Aim of the exercise>
Print every entry word for word, but omit the pictures.

Records shown>

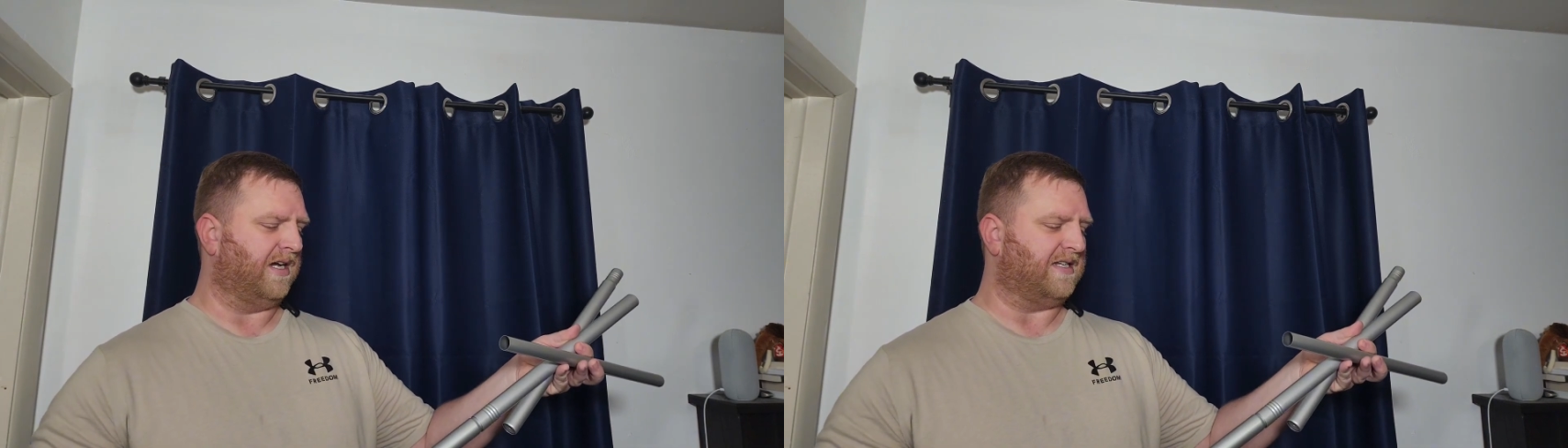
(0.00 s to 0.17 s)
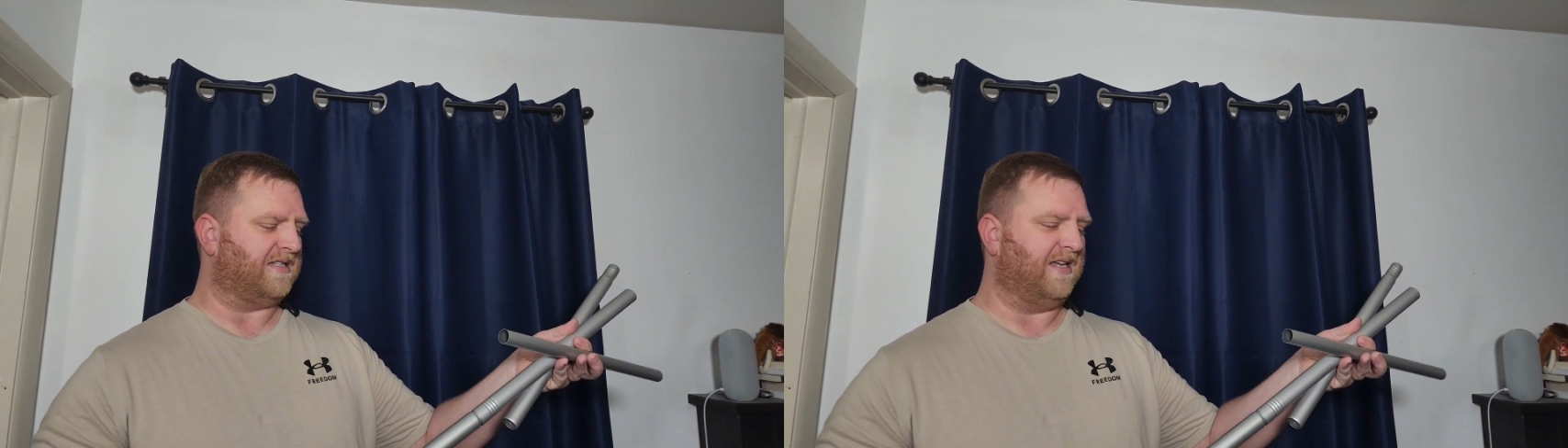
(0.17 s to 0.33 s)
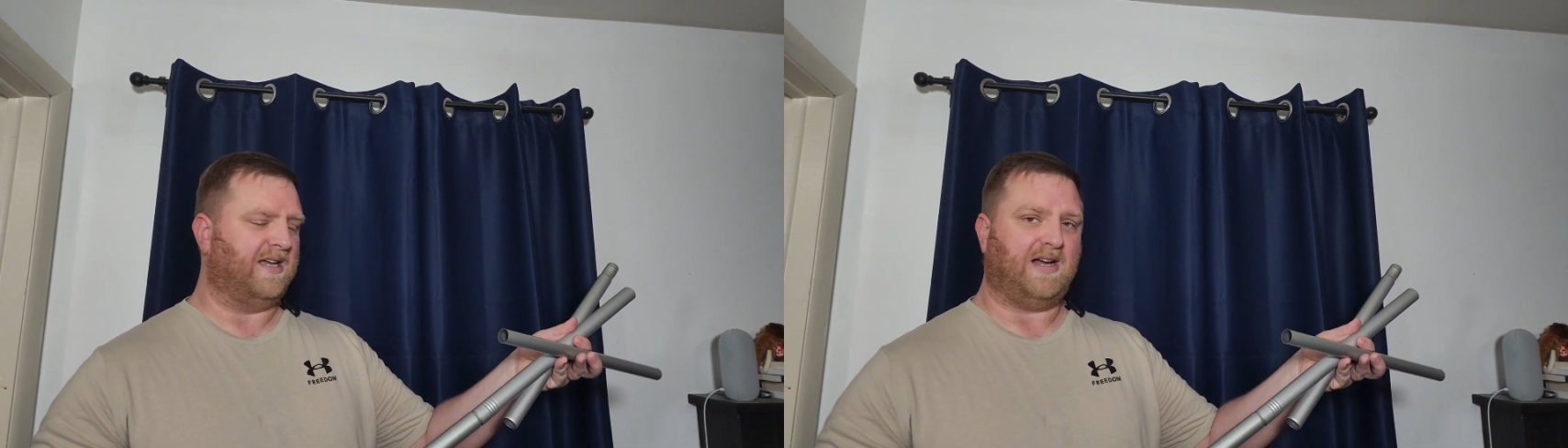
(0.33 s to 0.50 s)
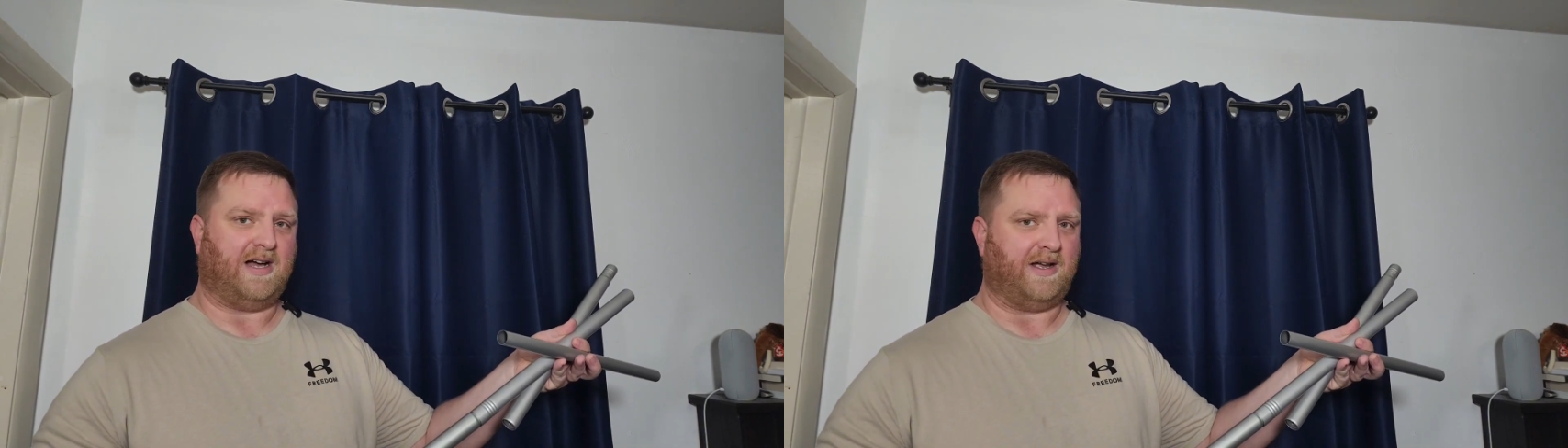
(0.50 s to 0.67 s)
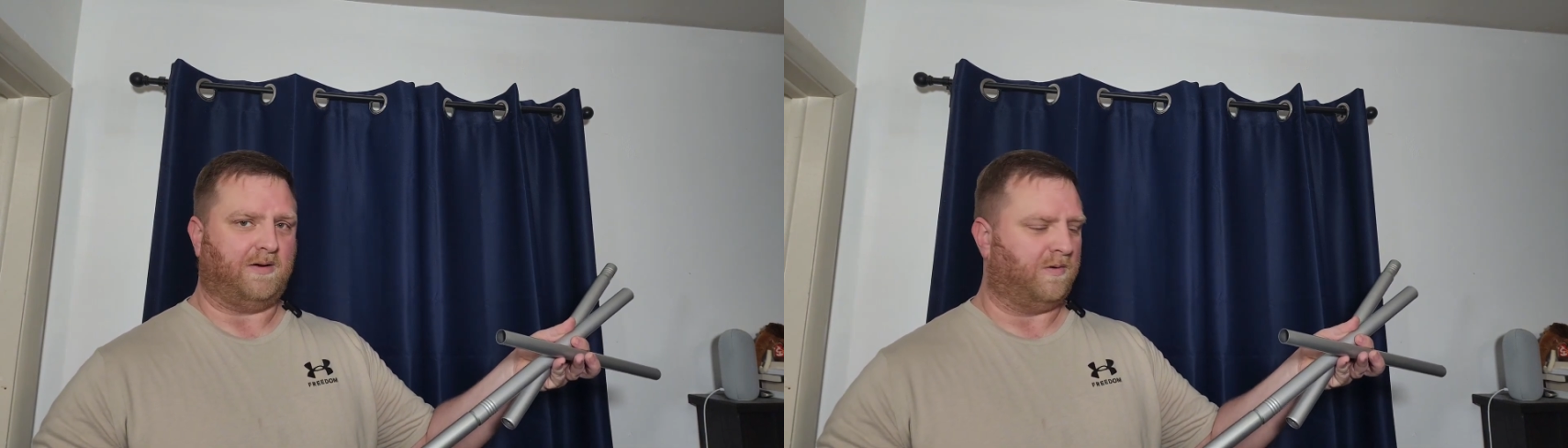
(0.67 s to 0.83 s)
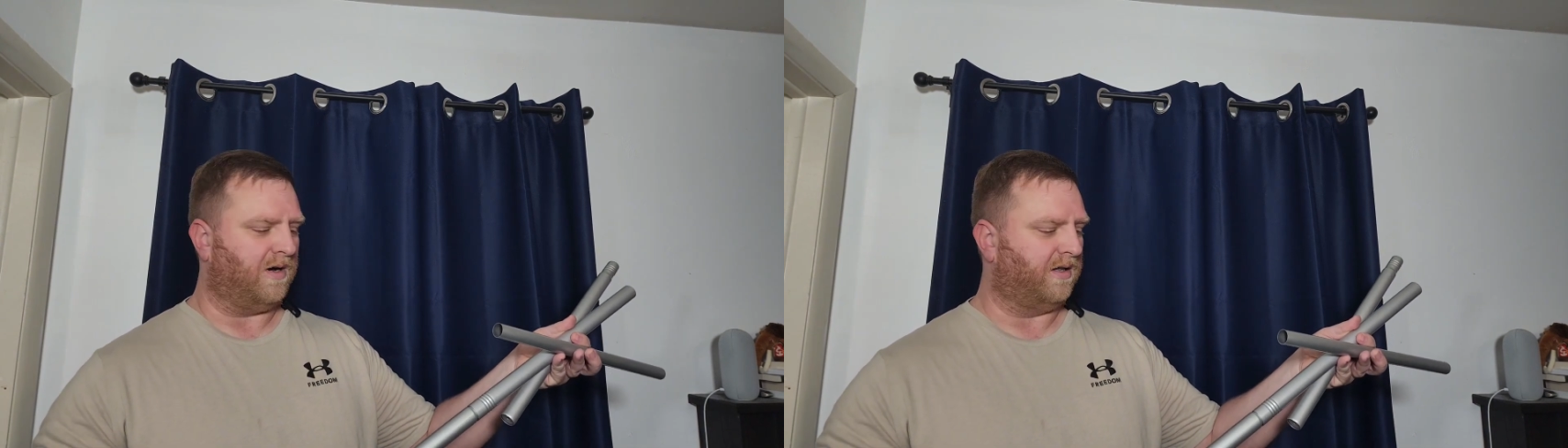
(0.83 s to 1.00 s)
Like I said,
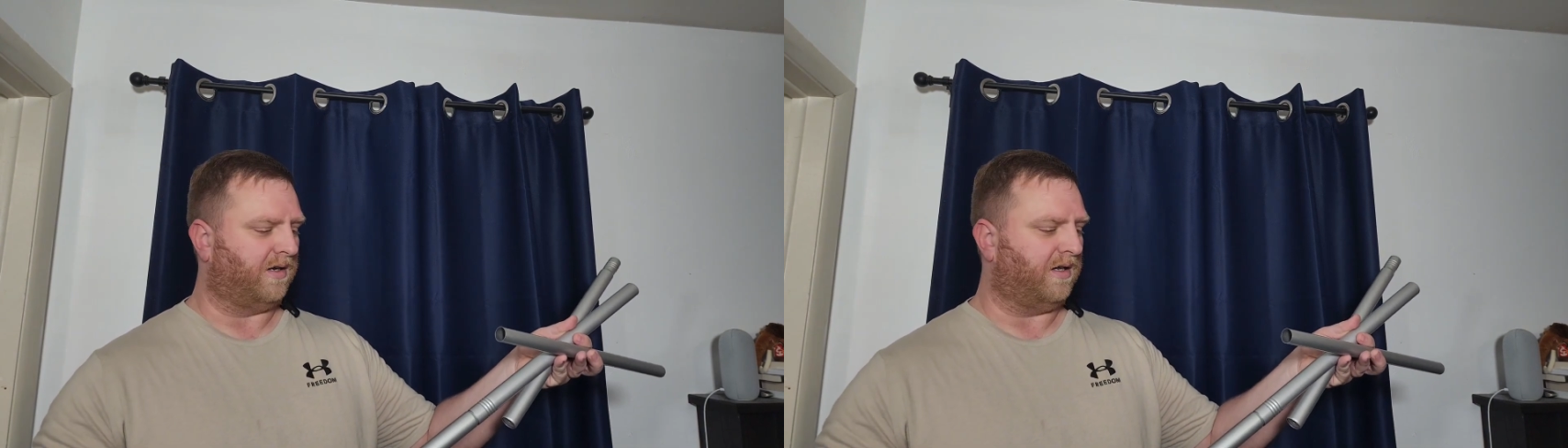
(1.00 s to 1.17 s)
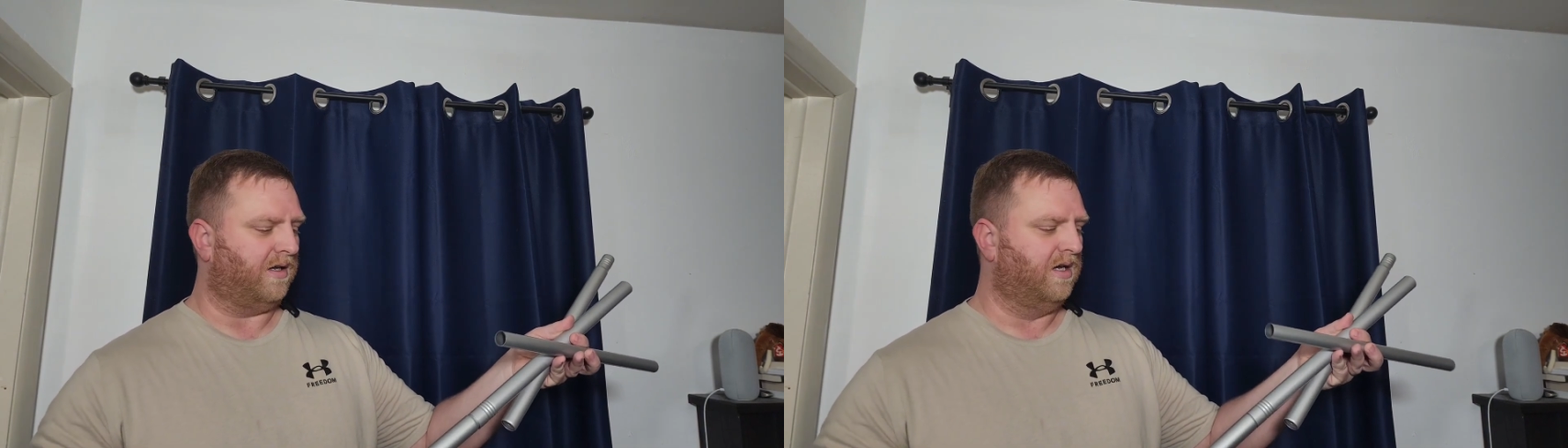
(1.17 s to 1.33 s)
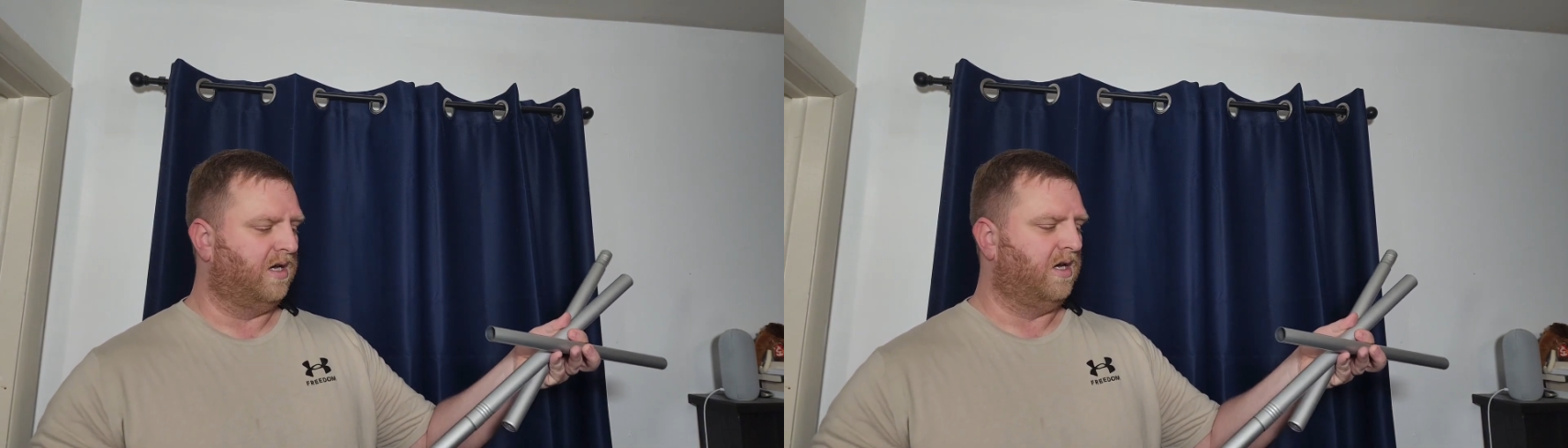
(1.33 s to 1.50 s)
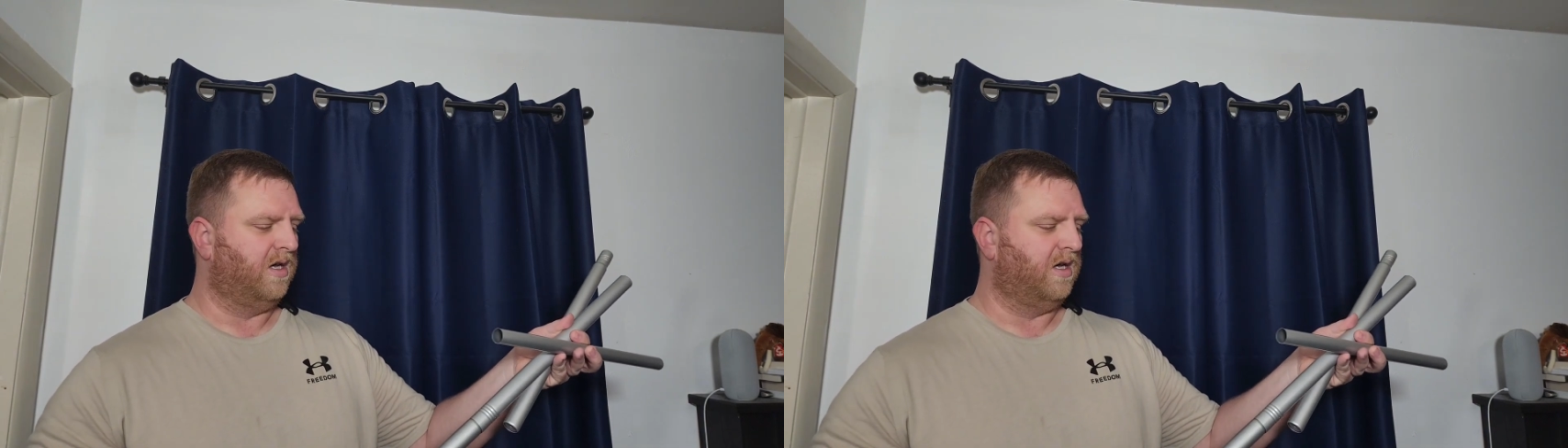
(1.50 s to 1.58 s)
high quality.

Written response>
(0.00 s to 0.17 s)
(0.17 s to 0.33 s)
(0.33 s to 0.50 s)
(0.50 s to 0.67 s)
(0.67 s to 0.83 s)
(0.83 s to 1.00 s)
Like I said,
(1.00 s to 1.17 s)
(1.17 s to 1.33 s)
(1.33 s to 1.50 s)
(1.50 s to 1.58 s)
high quality.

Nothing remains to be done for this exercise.